SMUS: Corporate Wealthfare To Work


BY WILLIAM C. HENRY Recently I authored a piece on the fiscal impasse that showcased the deceit of the military/industrial complex and its partners in arms the cowardly and complicit in the Democratic and Republican parties, and the scapegoat social welfare programs on which they’re trying to pin the rap. Now I’d like to shed a little light on the second most rogue elephant in the rooms of capitol hill. It’s called “corporate” welfare. It’s the aptly named, equally insidious, other nasty little secret the One Percenters and their Washington minions are loathe to talk about lest they be publicly exposed for the lying, thieving, fear mongering hypocrites they really are. Just as the name implies, corporate wealthfare (let’s characterize it properly) is government largess for big (and oftentimes not-so-big) businesses, usually in the form of grants, no-interest loans, no-bid contracts, subsidies, tax forgiveness, breaks and/or loopholes. It’s doled out surreptitiously at all levels of governance including local, state and federal. Reliable estimates peg federal corporate wealthfare costs at around $100 billion a year (cities, counties and states fork over another $80 billion+ annually). In contrast, the actual or net cost (to the federal government) of the humane “social” welfare programs social security and medicare is currently negligible (at least on the “Dirksenian” scale) and will remain so for decades to come. In other words, the income to outgo ratio of these worthwhile programs is still pretty close to parity and as such they aren’t costing anywhere near as much as mendacious (I’m being polite) politicians would have you believe.

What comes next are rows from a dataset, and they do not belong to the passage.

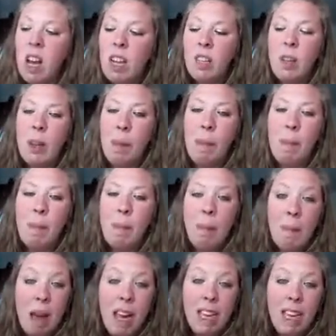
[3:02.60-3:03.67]
So the
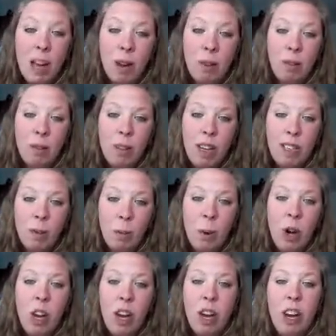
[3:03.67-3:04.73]
mako as a
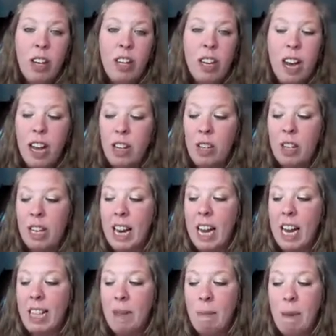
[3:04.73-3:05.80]
word actually
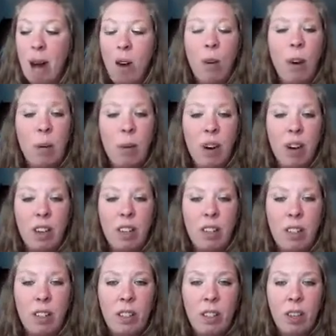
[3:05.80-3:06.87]
is a Maori
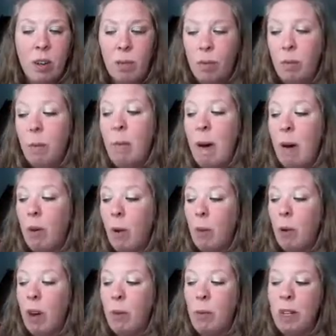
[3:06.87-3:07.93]
word, comes from a Maori
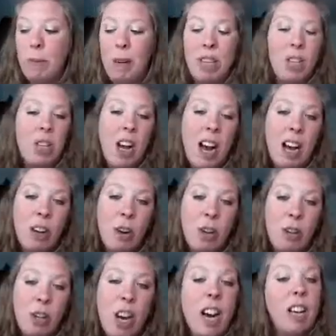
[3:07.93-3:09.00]
word which means shark or
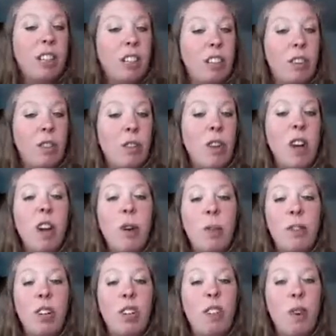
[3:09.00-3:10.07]
shark tooth,
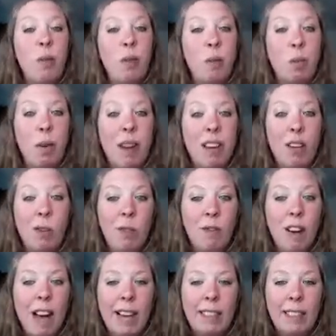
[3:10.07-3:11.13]
which I thought was a pretty cool
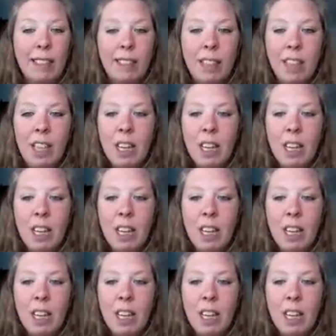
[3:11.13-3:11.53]
fact.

Sadly and shamefully the list of America’s biggest corporate wealthfare grifters — 30 of America’s largest and most profitable corporations paid no income tax between 2008 and 2010 — reads like a Who’s Who of American avarice: JP Morgan Chase, Archer Daniels Midland, Boeing, ExxonMobil, Wal-Mart, General Electric, Halliburton, ad infinitum. Perhaps the most egregious of all the well-swept corporate wealthfare secrets the recipients and their complicit politicos would prefer remain beneath the rug is that of the great state tax rip-off. In 16 states of this wondrous “of, for and by the people? nation of ours it is legal for corporations to withhold state income tax from their employees’ paychecks and keep the money! That’s right, folks, if you happen to be working in one of the “sweet sixteen,” you’ve been led to believe that a portion of your hard-earned pay has been helping defray the cost of vital state services, when, in fact, it’s been going directly into the boss’s bank account. It’s the kind of skim even a 50’s Vegas casino operator would envy. Corrupted politicians enabling corporate tax evasion. American plutocracy just doesn’t get any better. In truth, it appears that our vaunted captains of business, industry and finance would have difficulty tying their own shoes without a whole lot of under-the-table help from the same tax-paying/working public they so cavalierly cast aside whenever their mismanagement and/or unbridled greed shines through.

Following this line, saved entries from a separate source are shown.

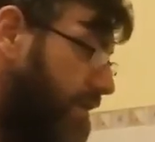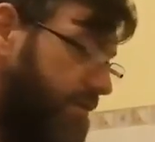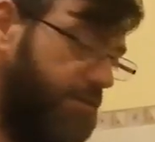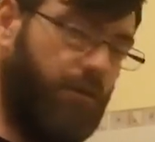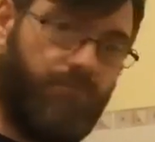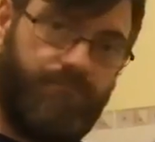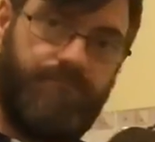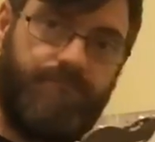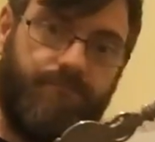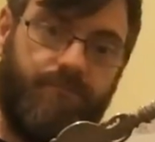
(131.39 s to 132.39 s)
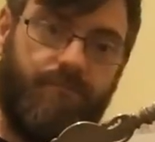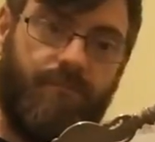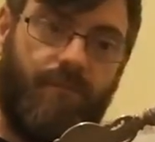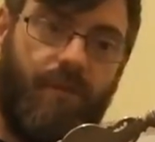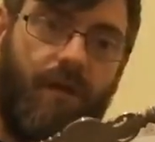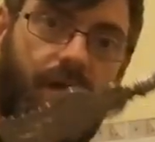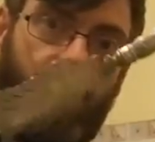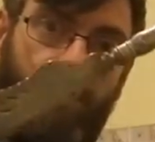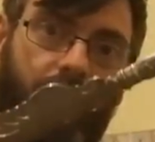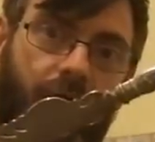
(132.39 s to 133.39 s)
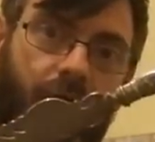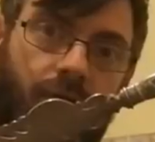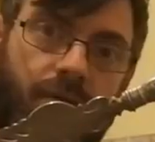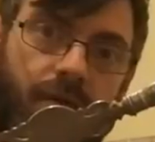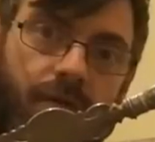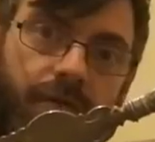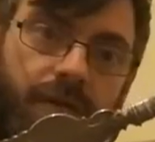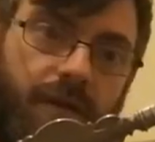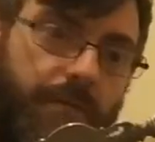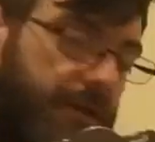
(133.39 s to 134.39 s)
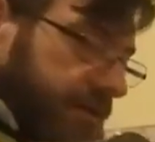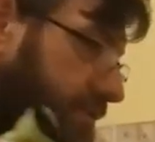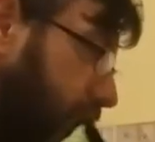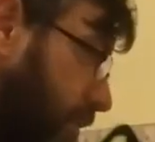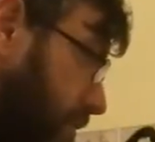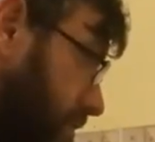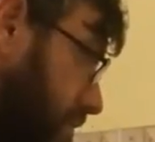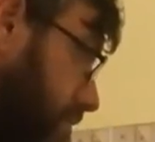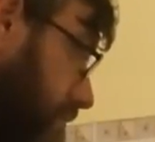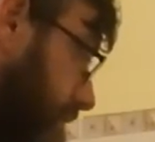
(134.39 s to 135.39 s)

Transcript: So, keep a hold of the piece you want to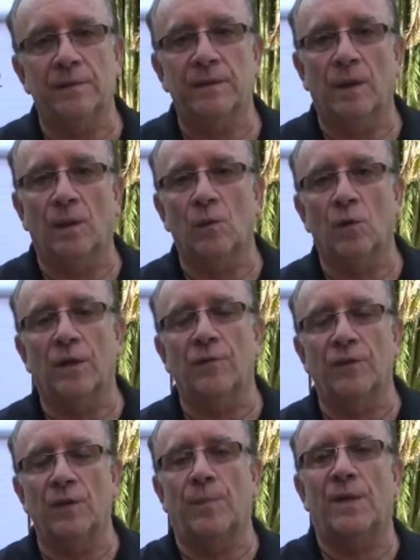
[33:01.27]
looking
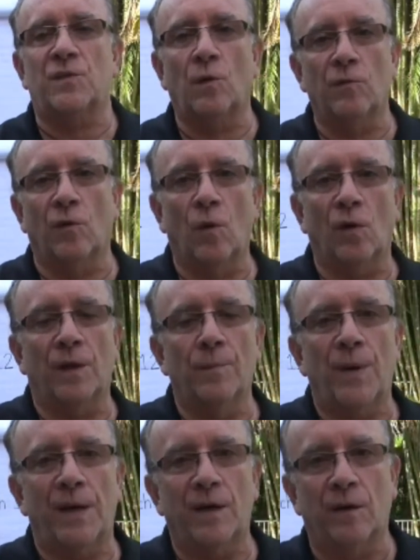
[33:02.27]
for the best overall
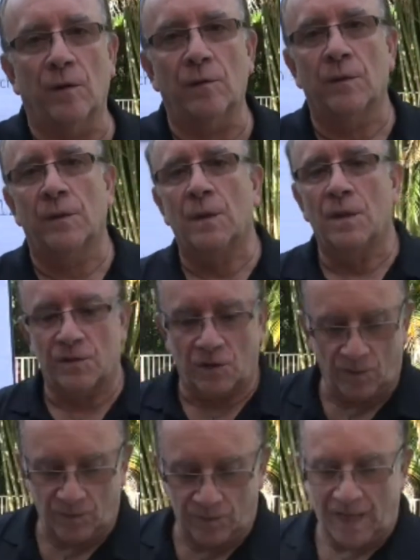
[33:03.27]
competitor.
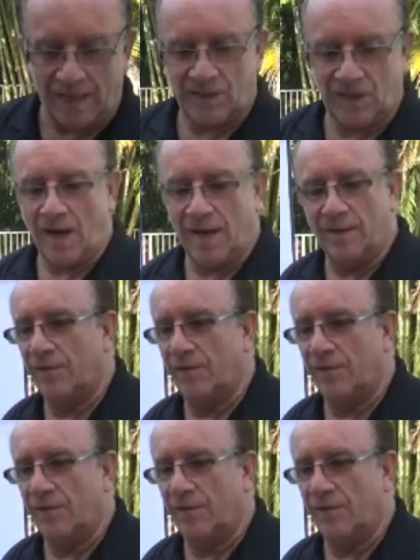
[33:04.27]
So that's kind of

The cost of corporate wealthfare to American citizens is impossible to accurately quantify. It isn’t just their tax money going into the coffers of hypocritical corporate extortionists, it’s also the fact that little or none of it ever “trickles down” into the less-than-livable wages they earn while working for many of them. And, too, there’s the untold billions of dollars they pay in increased prices for government-protected products such as corn and sugar and their derivatives, and thousands of other goods and services. Republicans claim that the budget/deficit mess is all about spending, not revenue. Well, they’re partially right. It is all about spending — the unconscionable spending on America’s military coupled with theĀ  corrupt enrichment of America’s corporations in furtherance of personal and political party interests and ambitions. The hypocrisy and deceit regarding budgetary options on the part of both major parties is beyond measure. Saying that we need to slash social welfare programs in order to balance our books is simply a despicable lie. What we really need to do is elect politicians who possess a smattering of honesty, integrity, and compassion. Upon leaving the U.S. presidency in the late 1800s, Rutherford B. Hayes penned the following in his diary: “The real difficulty is with the vast wealth and power in the hands of the few. It is a government of the people, by the people, and for the people no longer. It is a government of corporations, by corporations, and for corporations.” R.I.P., Rutherford, it’s been all downhill ever since.

ABOUT THE AUTHOR: Fed up early stage septuagenarian who has actually been most of there and done most of that. Born and raised in the picturesque Pocono Mountains. Quite well educated. Very lucky to have been born into a well-schooled and somewhat prosperous family. Long divorced. One beautiful, brilliant daughter. Two far above average grandsons. Semi-retired (how does anyone manage to do it completely these days?) and fully-tired of bullshit. Uncle of the Editor-In-Chief.